Collected data:
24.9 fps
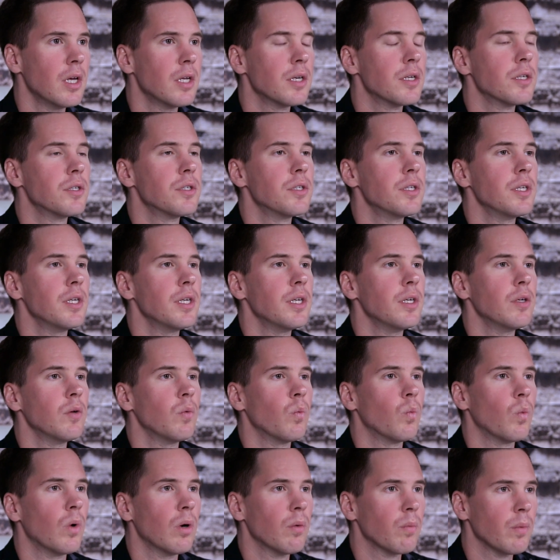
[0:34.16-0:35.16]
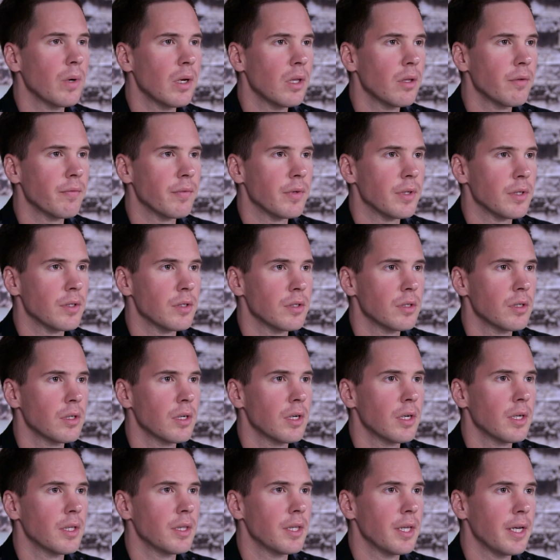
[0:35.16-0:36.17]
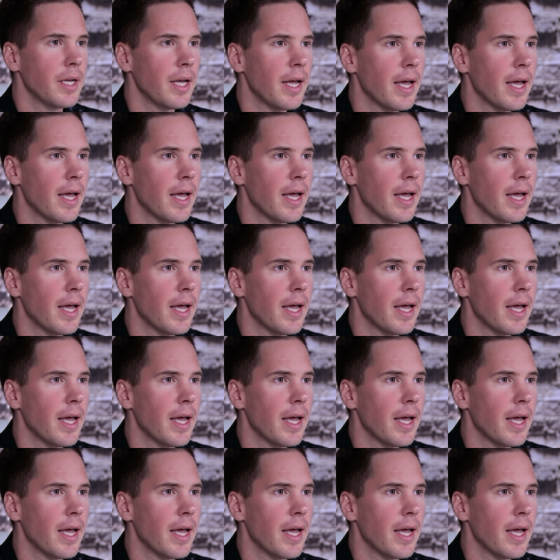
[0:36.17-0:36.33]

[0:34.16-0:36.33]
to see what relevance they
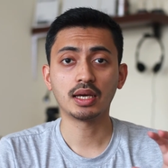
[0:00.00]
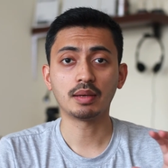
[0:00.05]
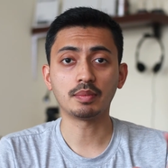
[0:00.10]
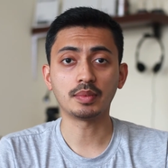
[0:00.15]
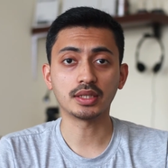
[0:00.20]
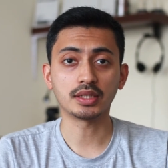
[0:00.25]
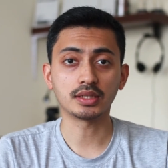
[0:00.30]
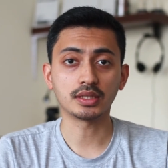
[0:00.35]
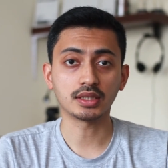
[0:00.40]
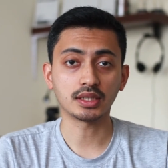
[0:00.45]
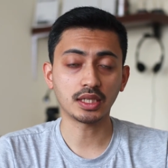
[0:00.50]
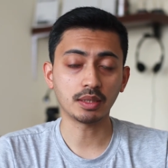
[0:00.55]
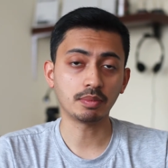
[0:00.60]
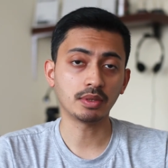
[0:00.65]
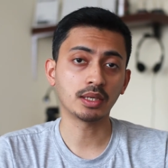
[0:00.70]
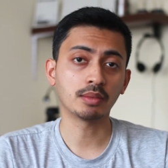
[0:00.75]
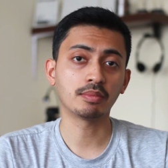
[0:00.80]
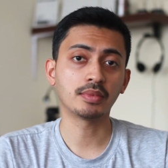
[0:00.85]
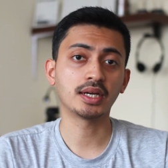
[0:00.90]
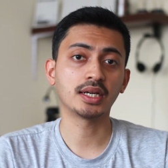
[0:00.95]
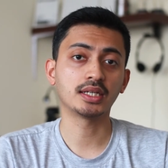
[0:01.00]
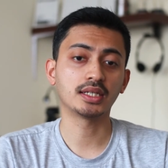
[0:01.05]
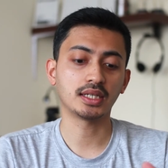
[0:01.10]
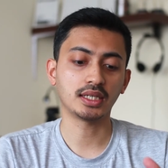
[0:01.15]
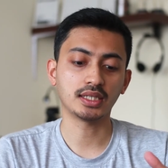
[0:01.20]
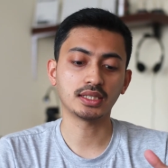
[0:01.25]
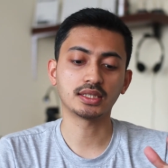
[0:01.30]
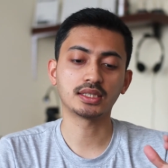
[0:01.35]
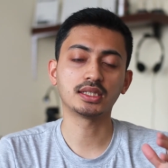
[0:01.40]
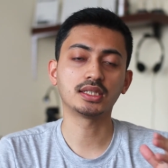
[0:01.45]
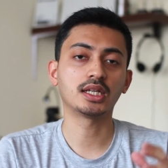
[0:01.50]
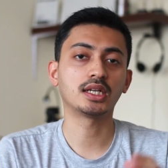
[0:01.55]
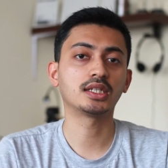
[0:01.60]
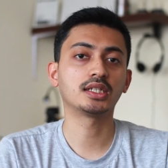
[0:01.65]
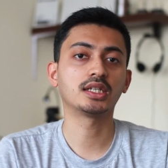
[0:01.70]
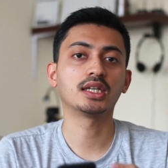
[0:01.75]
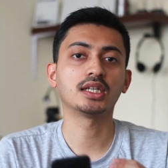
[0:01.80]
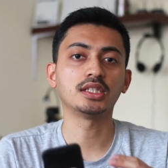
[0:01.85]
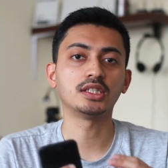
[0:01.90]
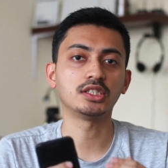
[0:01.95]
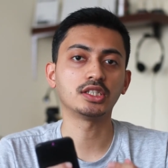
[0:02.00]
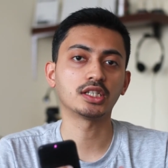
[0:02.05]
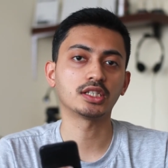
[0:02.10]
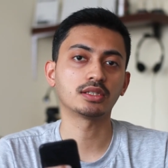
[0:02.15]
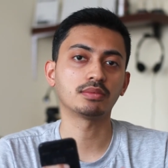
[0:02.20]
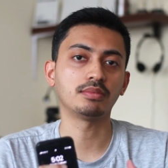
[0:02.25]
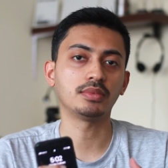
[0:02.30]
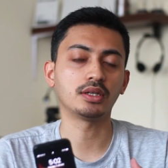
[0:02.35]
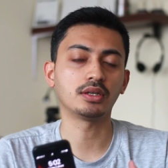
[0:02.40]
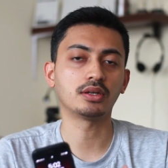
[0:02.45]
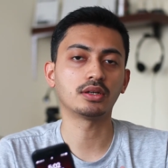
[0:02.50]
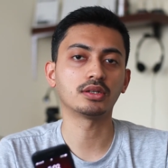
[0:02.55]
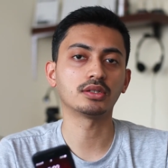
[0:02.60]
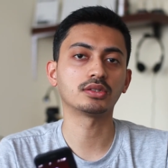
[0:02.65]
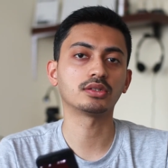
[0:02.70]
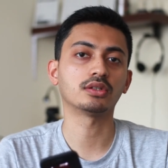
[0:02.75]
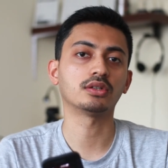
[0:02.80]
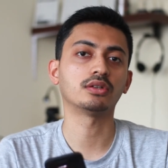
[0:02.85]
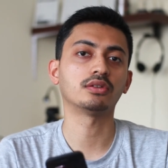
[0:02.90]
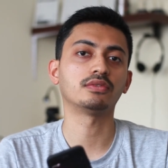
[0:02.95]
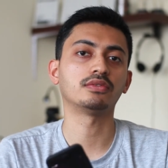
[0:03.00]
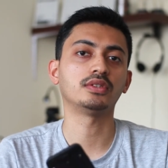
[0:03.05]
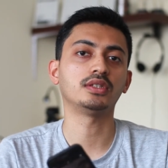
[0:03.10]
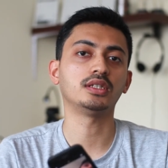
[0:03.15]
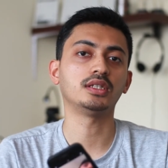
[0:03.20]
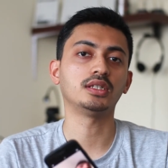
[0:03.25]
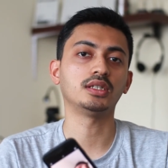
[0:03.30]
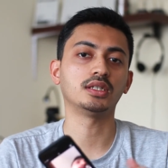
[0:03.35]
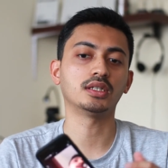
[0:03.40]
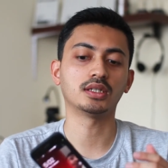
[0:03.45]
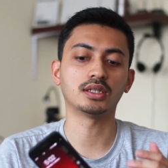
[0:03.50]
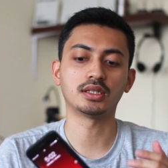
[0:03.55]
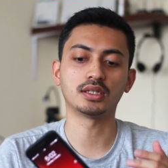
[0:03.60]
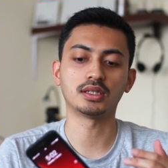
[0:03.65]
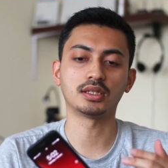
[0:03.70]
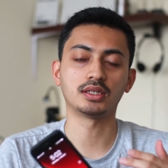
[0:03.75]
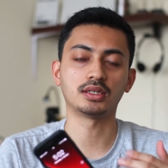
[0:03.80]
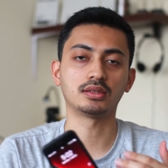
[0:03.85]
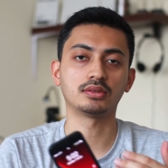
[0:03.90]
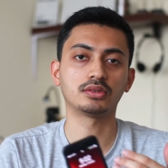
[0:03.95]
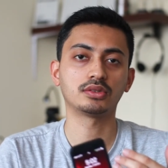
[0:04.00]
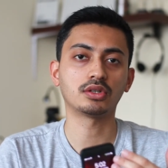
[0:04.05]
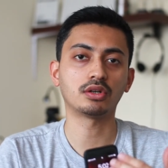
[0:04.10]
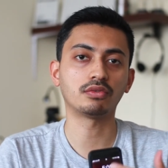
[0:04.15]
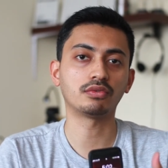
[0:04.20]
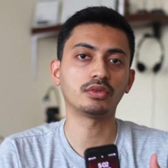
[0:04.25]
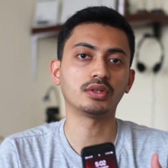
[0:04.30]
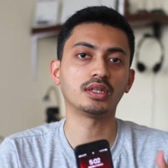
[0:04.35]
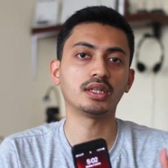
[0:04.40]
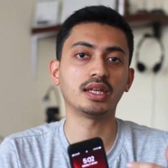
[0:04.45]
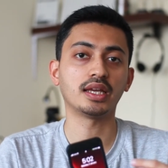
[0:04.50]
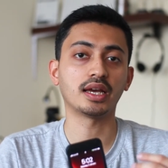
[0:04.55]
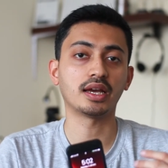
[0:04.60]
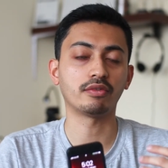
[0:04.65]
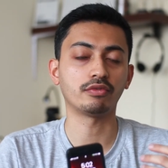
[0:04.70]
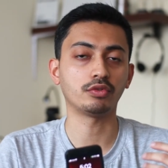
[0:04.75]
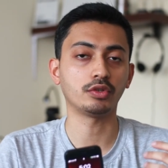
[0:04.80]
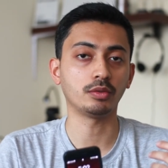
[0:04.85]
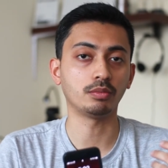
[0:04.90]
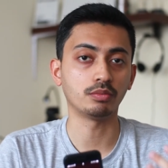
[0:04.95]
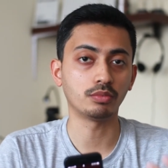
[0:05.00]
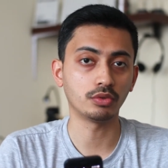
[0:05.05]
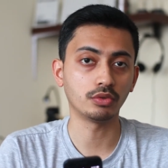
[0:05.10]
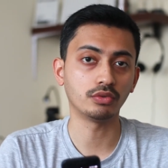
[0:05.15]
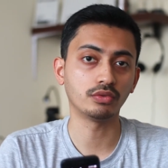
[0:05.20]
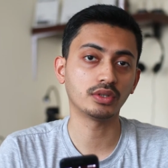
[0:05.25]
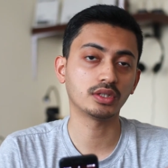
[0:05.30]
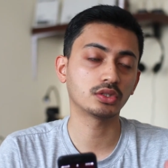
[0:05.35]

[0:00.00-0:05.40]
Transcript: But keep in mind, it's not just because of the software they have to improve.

What you are asked to do: Every entry is to be reproduced word for word, and no image is carried over.

Solution to the problem:
24.9 fps
[0:34.16-0:35.16]
[0:35.16-0:36.17]
[0:36.17-0:36.33]

[0:34.16-0:36.33]
to see what relevance they
[0:00.00]
[0:00.05]
[0:00.10]
[0:00.15]
[0:00.20]
[0:00.25]
[0:00.30]
[0:00.35]
[0:00.40]
[0:00.45]
[0:00.50]
[0:00.55]
[0:00.60]
[0:00.65]
[0:00.70]
[0:00.75]
[0:00.80]
[0:00.85]
[0:00.90]
[0:00.95]
[0:01.00]
[0:01.05]
[0:01.10]
[0:01.15]
[0:01.20]
[0:01.25]
[0:01.30]
[0:01.35]
[0:01.40]
[0:01.45]
[0:01.50]
[0:01.55]
[0:01.60]
[0:01.65]
[0:01.70]
[0:01.75]
[0:01.80]
[0:01.85]
[0:01.90]
[0:01.95]
[0:02.00]
[0:02.05]
[0:02.10]
[0:02.15]
[0:02.20]
[0:02.25]
[0:02.30]
[0:02.35]
[0:02.40]
[0:02.45]
[0:02.50]
[0:02.55]
[0:02.60]
[0:02.65]
[0:02.70]
[0:02.75]
[0:02.80]
[0:02.85]
[0:02.90]
[0:02.95]
[0:03.00]
[0:03.05]
[0:03.10]
[0:03.15]
[0:03.20]
[0:03.25]
[0:03.30]
[0:03.35]
[0:03.40]
[0:03.45]
[0:03.50]
[0:03.55]
[0:03.60]
[0:03.65]
[0:03.70]
[0:03.75]
[0:03.80]
[0:03.85]
[0:03.90]
[0:03.95]
[0:04.00]
[0:04.05]
[0:04.10]
[0:04.15]
[0:04.20]
[0:04.25]
[0:04.30]
[0:04.35]
[0:04.40]
[0:04.45]
[0:04.50]
[0:04.55]
[0:04.60]
[0:04.65]
[0:04.70]
[0:04.75]
[0:04.80]
[0:04.85]
[0:04.90]
[0:04.95]
[0:05.00]
[0:05.05]
[0:05.10]
[0:05.15]
[0:05.20]
[0:05.25]
[0:05.30]
[0:05.35]

[0:00.00-0:05.40]
Transcript: But keep in mind, it's not just because of the software they have to improve.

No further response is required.